> **TASK STATEMENT**
Reproduce the complete set of records exactly. No picture is to appear in the copy.

-------- EXERCISE INPUT

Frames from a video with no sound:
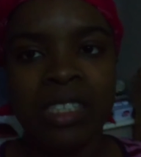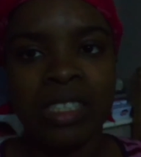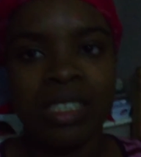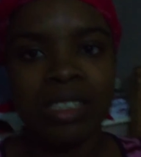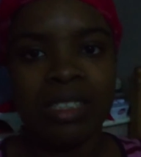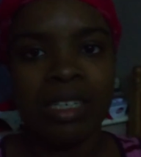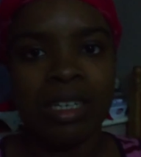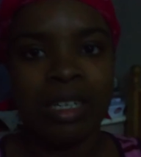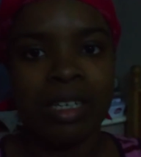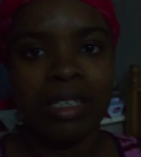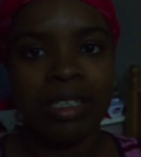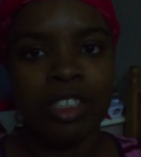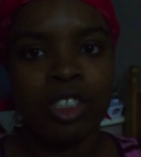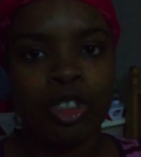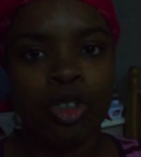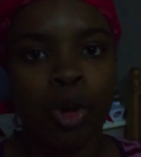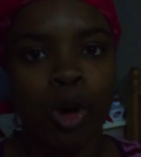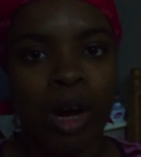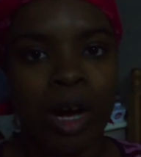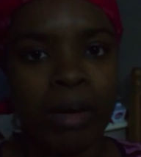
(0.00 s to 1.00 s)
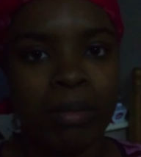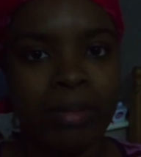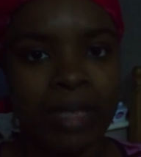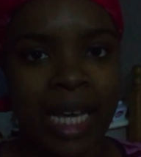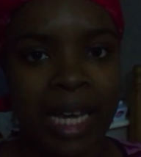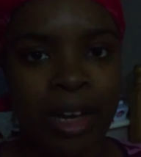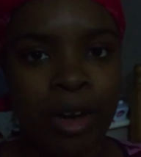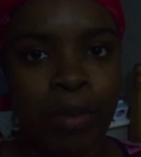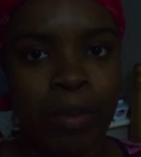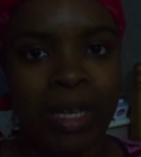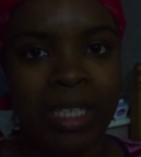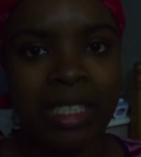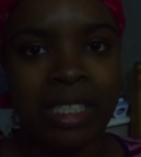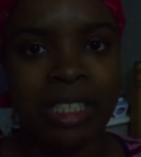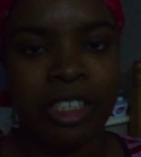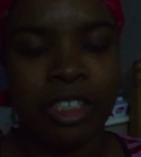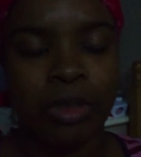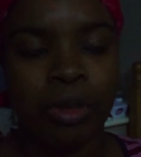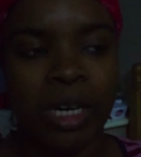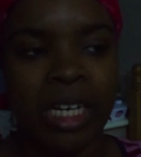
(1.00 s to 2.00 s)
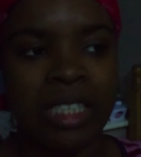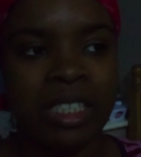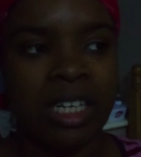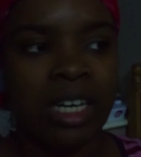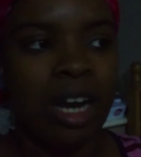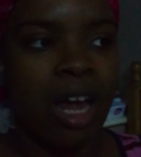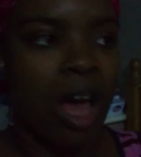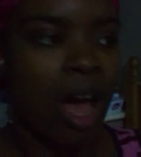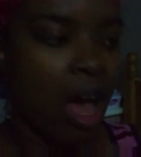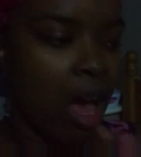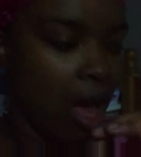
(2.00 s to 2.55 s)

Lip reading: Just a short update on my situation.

----------------

> **SOLUTION FOR THIS EXERCISE**
Frames from a video with no sound:
(0.00 s to 1.00 s)
(1.00 s to 2.00 s)
(2.00 s to 2.55 s)

Lip reading: Just a short update on my situation.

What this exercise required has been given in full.